Roberta Giannì
Ad oggi la popolazione mondiale conta all’incirca 7 miliardi di individui. Discendiamo tutti da un antenato comune eppure ci differenziamo gli uni dagli altri attraverso caratteristiche fisiche che riguardano la nostra capigliatura, la forma del nostro naso oppure il colore della nostra pelle.
Nel 2012 la fotografa brasiliana Angélica Dass dava vita all’ Humanae Project, un “work in progress” in cui vengono raccolti scatti di volti umani, evidenziando la bellezza del grande range cromatico della pelle umana. Più di tremila soggetti, tutti volontari, nessuna selezione in base a nazionalità, sesso, età, classe sociale o religione. Semplicemente la creazione di un database cromatico della pelle umana, che distolga dall’idea della prevalenza di un colore su un altro.
Il colore della pelle è dunque una caratteristica che divide oppure no?
Nina Jablonski è un’antropologa e una paleobiologa, docente alla Pennsylvenia State University. Si interessa di biologia, evoluzione umana e, in particolare, della pigmentazione umana. Autrice del libro Colore vivo: il significato biologico e sociale del colore della pelle e di numerosi articoli di carattere scientifico, ha le idee molto chiare sul valore del vasto range cromatico della pelle umana. Per la studiosa, il significato della diversità nella pigmentazione non è da ricercare nella società, bensì nella biologia. Ma partiamo dall’inizio.
Negli ultimi anni la NASA ha inviato numerosi satelliti orbitanti intorno alla Terra, con lo scopo di ricavare informazioni di varia natura dal nostro pianeta. Alcuni di questi sono spettrometri che analizzano la quantità di radiazioni solari che colpiscono la Terra e hanno evidenziato come le zone intorno all’Equatore siano quelle colpite con maggiore intensità, e che man mano che ci si allontana verso i due poli, l’intensità delle radiazioni diminuisce. Pensiamo ora ai nostri antenati: le prime evidenze archeologiche sono state registrate proprio nei territori dell’Africa vicini all’Equatore, facendo pensare dunque che essi avessero una pigmentazione della pelle piuttosto scura, dovuta alla grande quantità di radiazioni in quella zona del pianeta.
Ma come abbiamo raggiunto le gradazioni più tenui della nostra pelle?
Probabilmente ciò è avvenuto quando, a seguito della comparsa sulla Terra, i nostri antenati hanno iniziato a spostarsi in altre zone del pianeta, con radiazioni di minore intensità che causarono una perdita della pigmentazione scura: in poche parole, vi fu una selezione naturale in cui prevalse la pelle chiara.
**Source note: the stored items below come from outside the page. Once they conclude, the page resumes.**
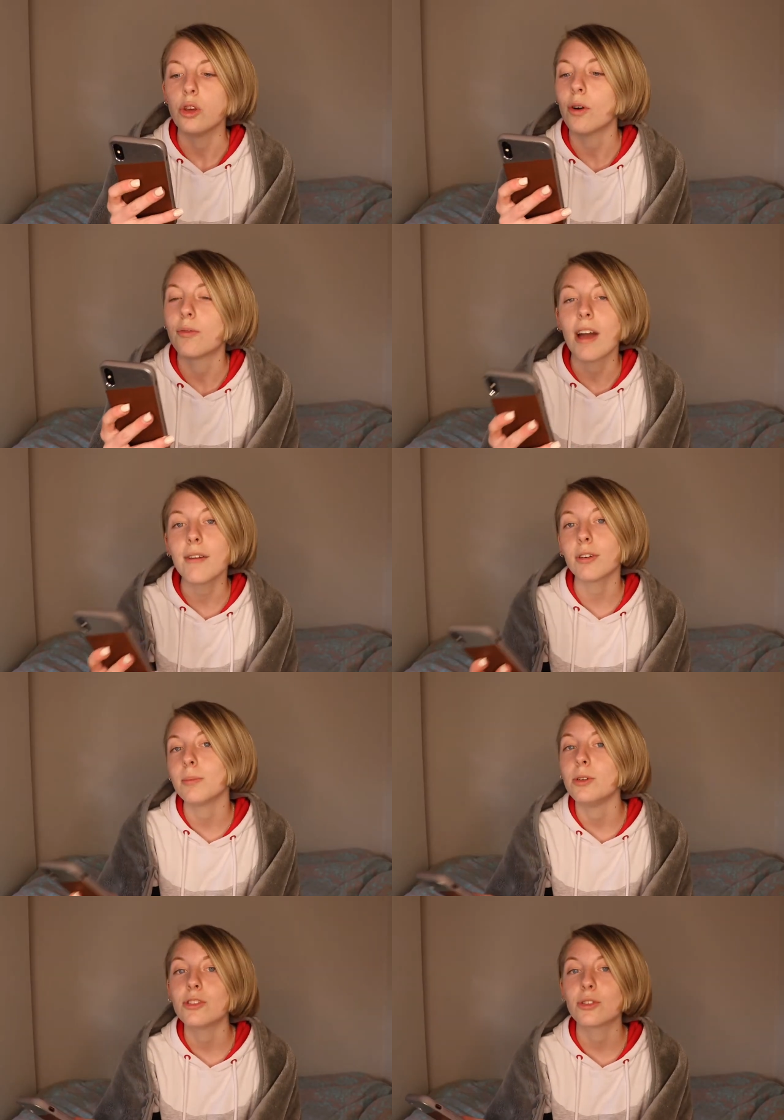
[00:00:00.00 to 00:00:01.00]
Your favourite
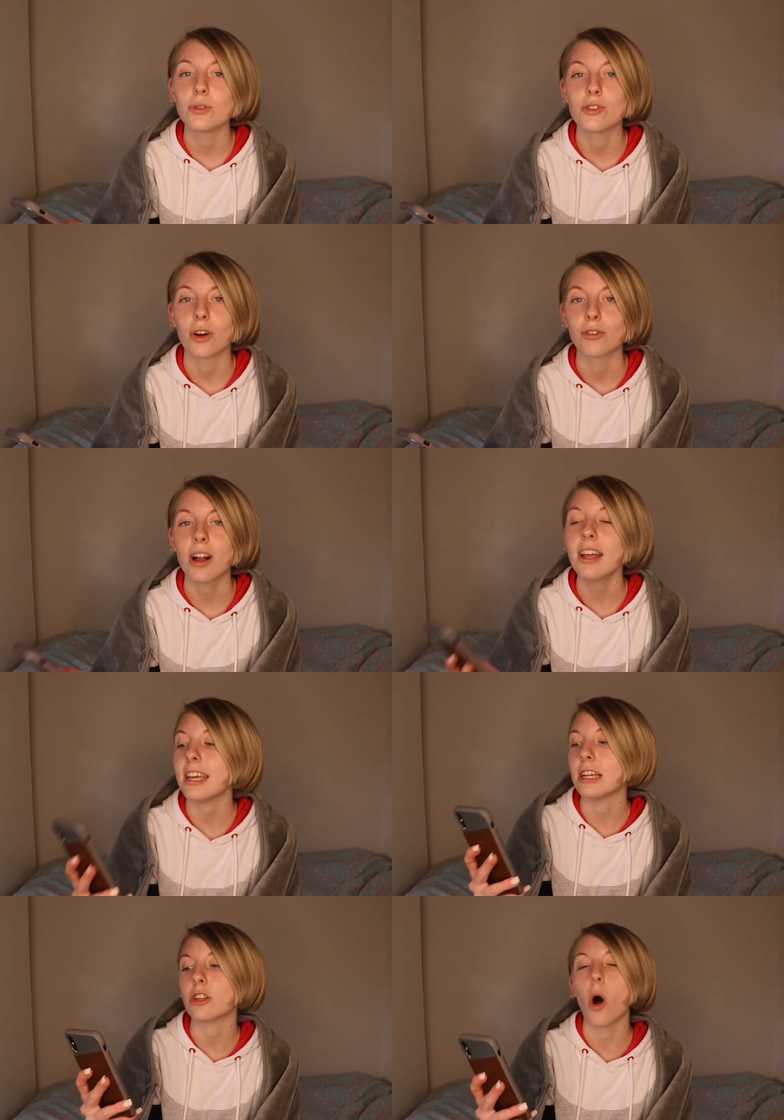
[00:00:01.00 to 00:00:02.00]
musical genre
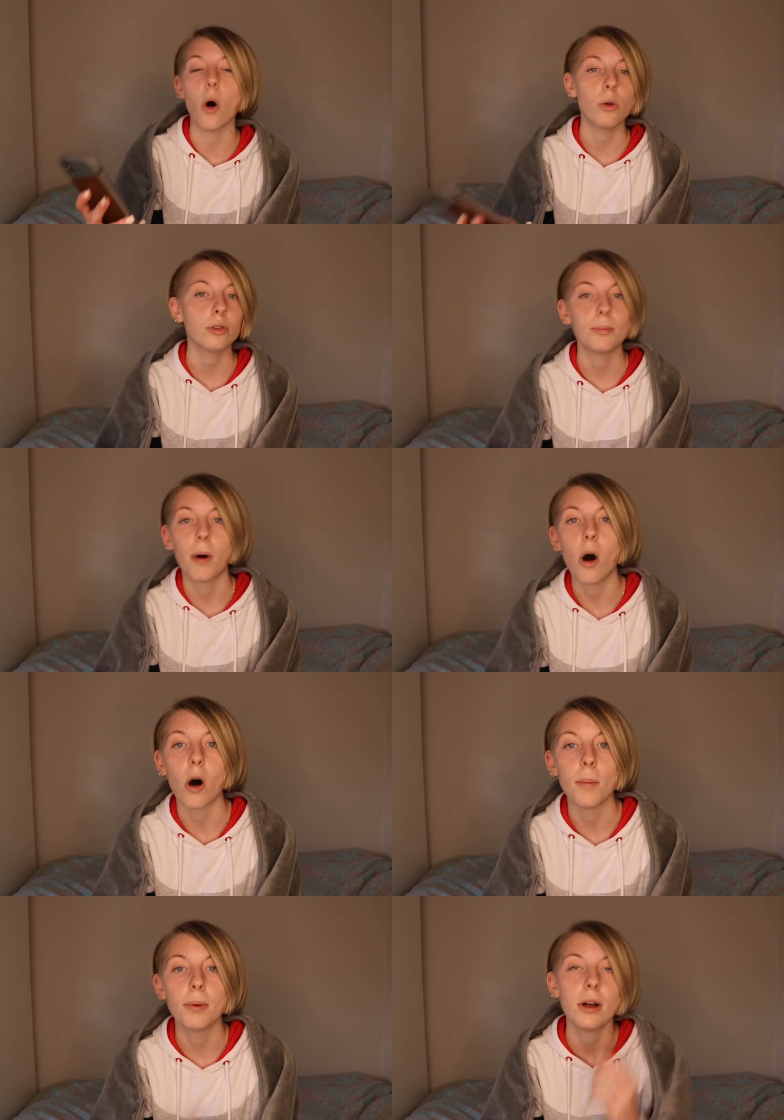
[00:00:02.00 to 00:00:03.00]
is alt
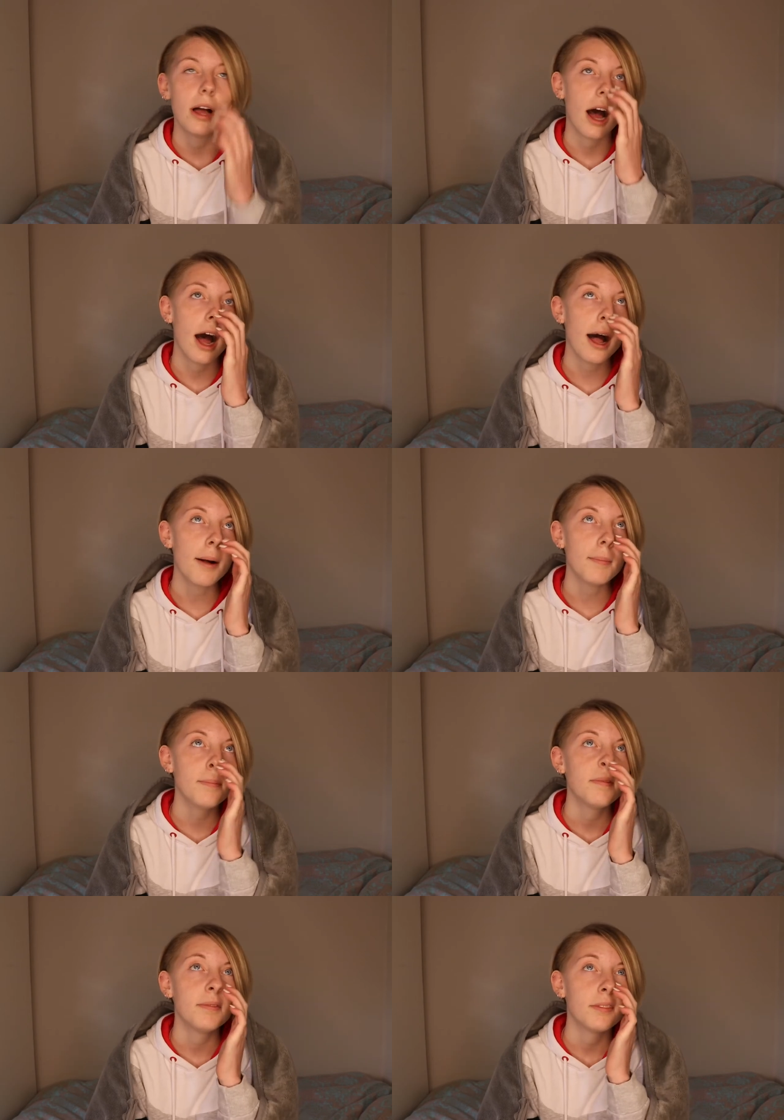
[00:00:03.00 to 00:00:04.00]
pop.
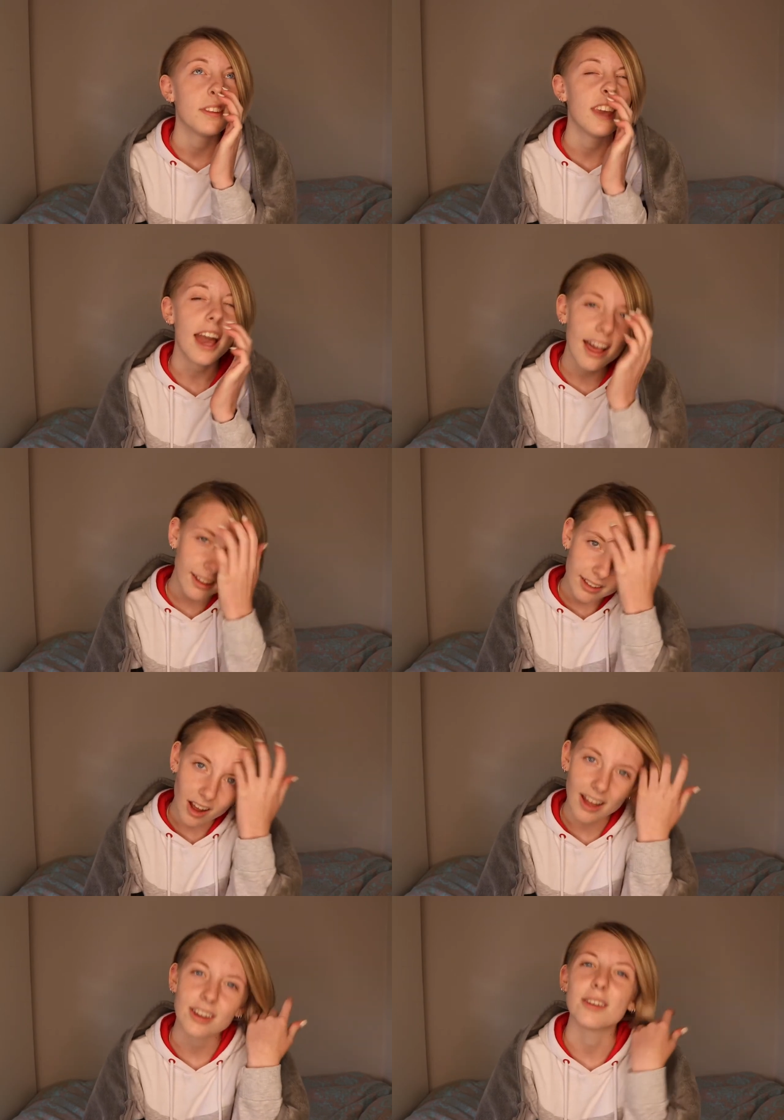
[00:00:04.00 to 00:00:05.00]
Yeah,
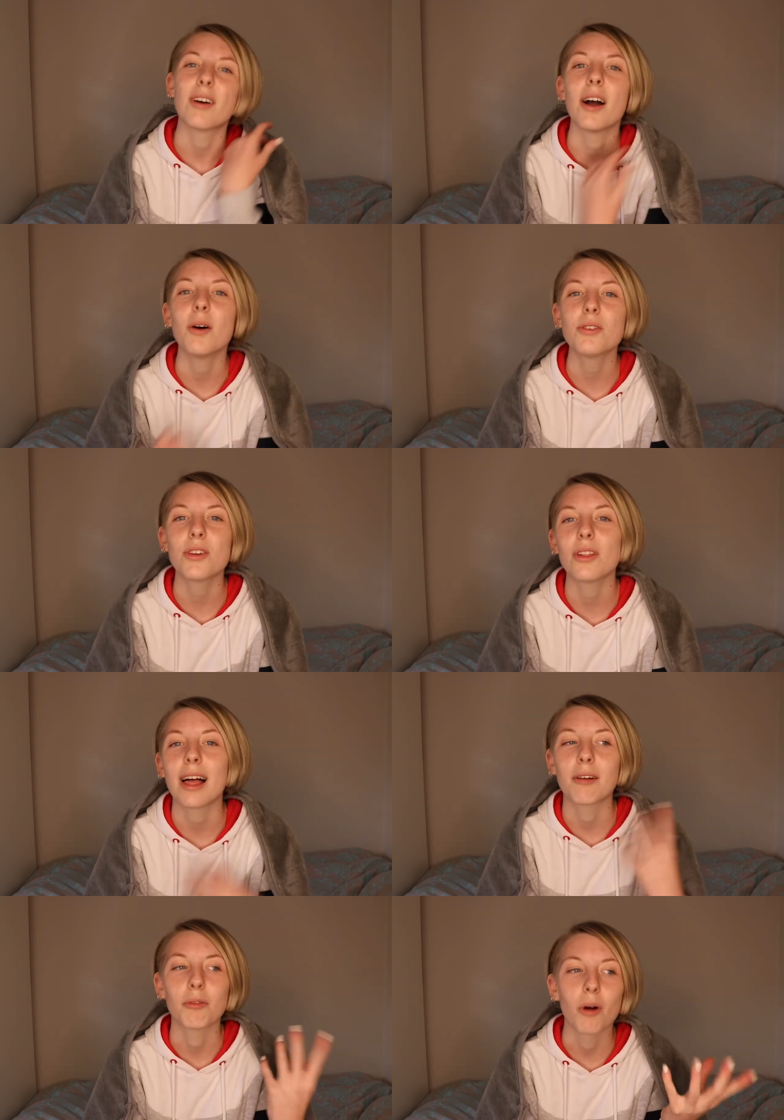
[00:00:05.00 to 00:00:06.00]
kind of. I also
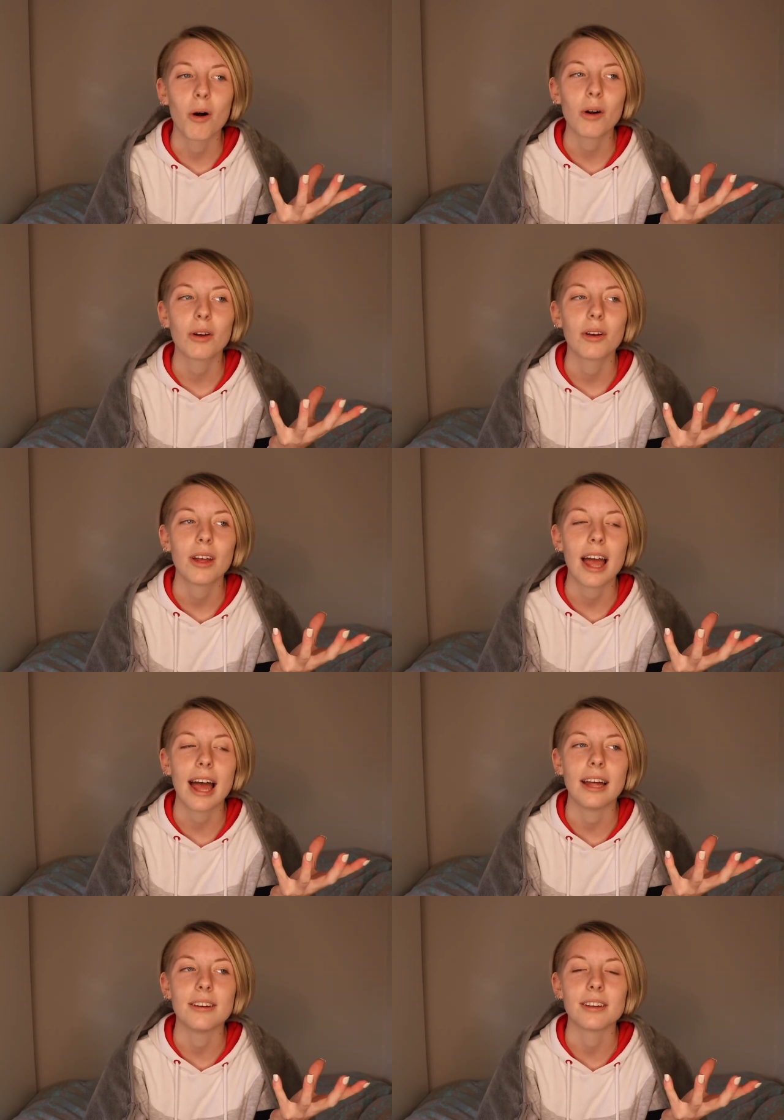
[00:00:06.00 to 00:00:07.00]
like rock
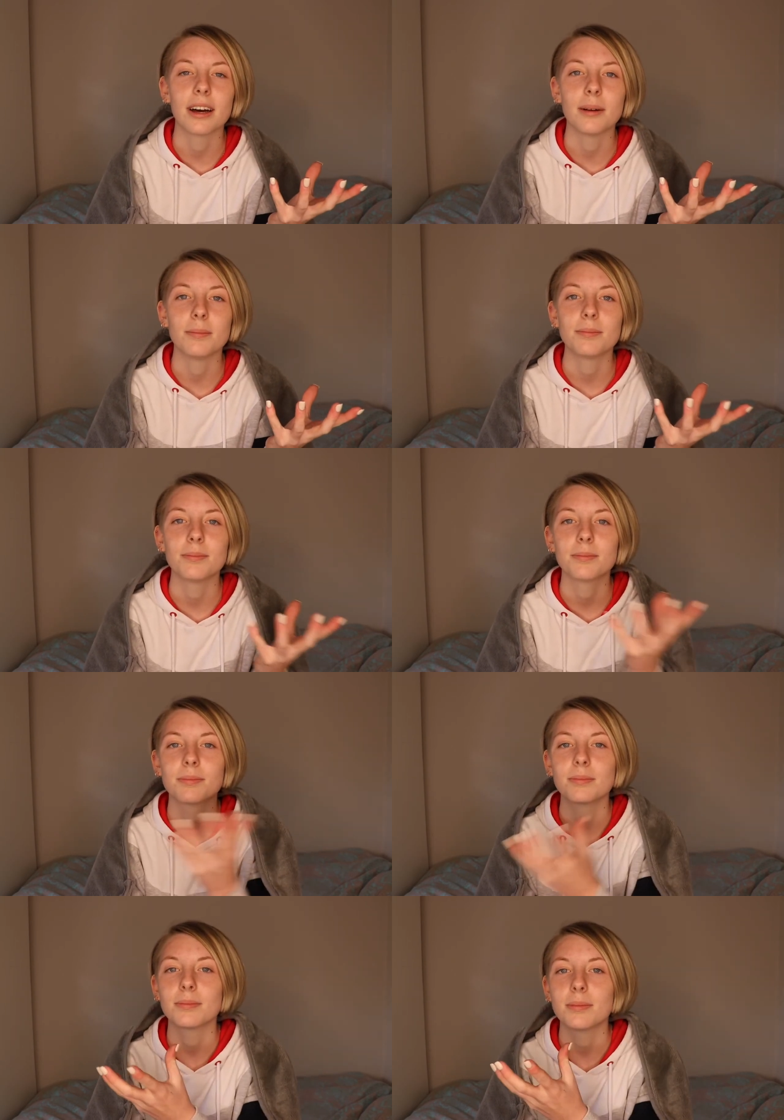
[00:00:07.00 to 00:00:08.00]
and
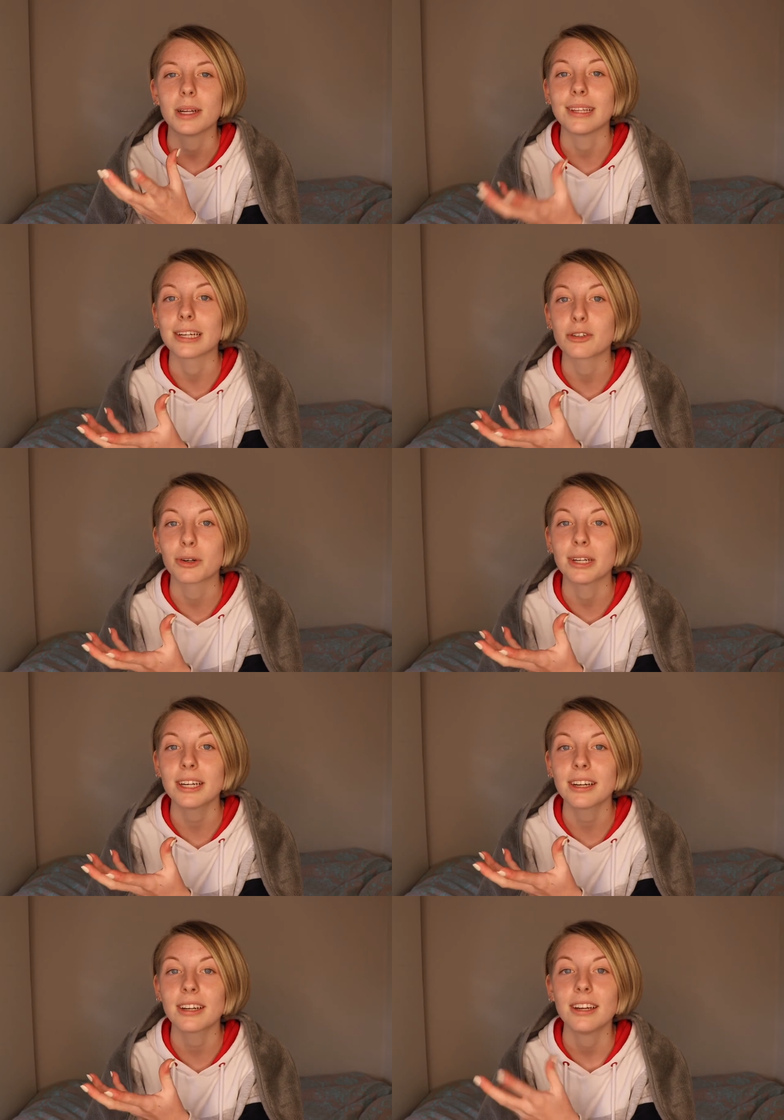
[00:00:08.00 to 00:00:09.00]

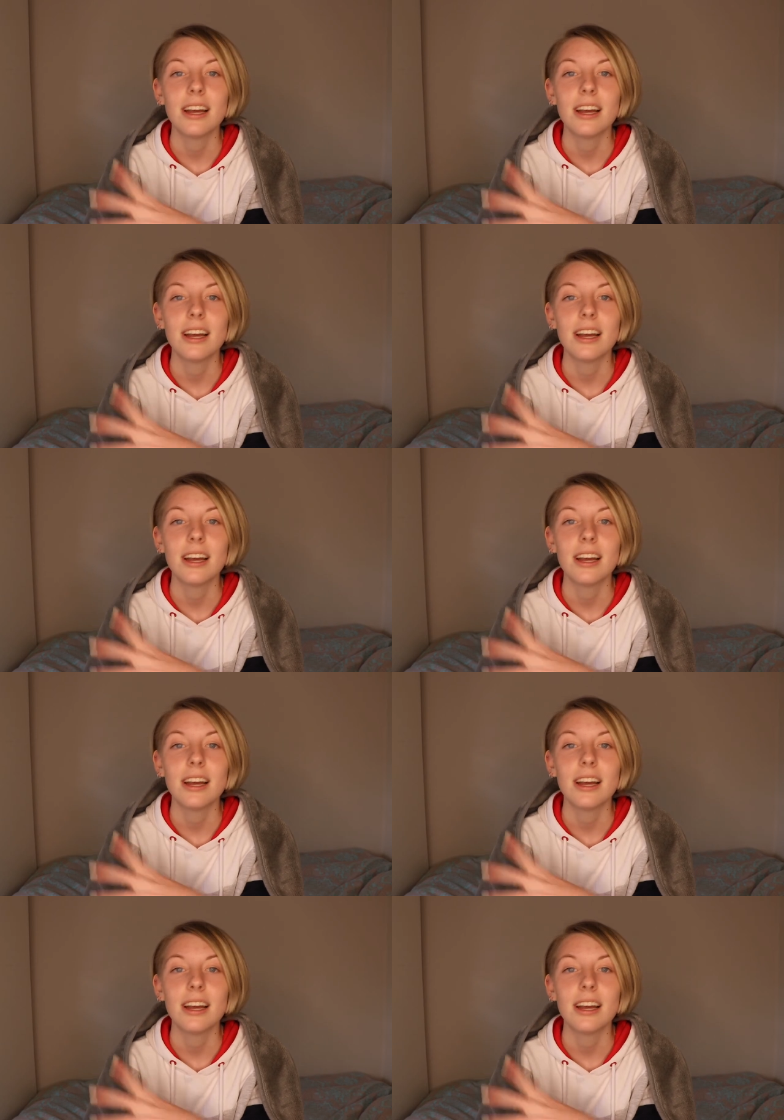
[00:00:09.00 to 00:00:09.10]
electronic.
Le differenze cromatiche nella pelle sono perciò frutto del comportamento umano nelle diverse fasi dell’evoluzione e sono divenute discriminanti solo nelle moderne società, in cui le opinioni di alcuni individui si sono tramutate nella realtà in cui viviamo ancora oggi, una realtà che identifica diversi gruppi umani a seconda del colore della pelle e che ancora pone a confronto, sostenendo il bisogno della prevalenza di una pigmentazione su un’altra, intaccando il benessere salutare e sociale. La discriminazione in base al colore della pelle dunque non è altro che un concetto sociale, creato per motivare l’infondata opinione secondo cui alcune “razze” siano secondarie ad altre.
Nina Jablonski è la Scienza che prevale sull’opinione sociale.
“Voi potete insegnarla. Potete toccarla. Potete capirla. Portarla fuori da questa stanza. Prendete la vostra pelle e il suo colore e celebrateli. Spargete la voce. Avete l’evoluzione della storia della nostra specie, almeno in parte, scritta sulla pelle. Capitela, apprezzatela, celebratela. Andate. Non è bellissima? Non è meravigliosa?
Voi siete i frutti dell’evoluzione”.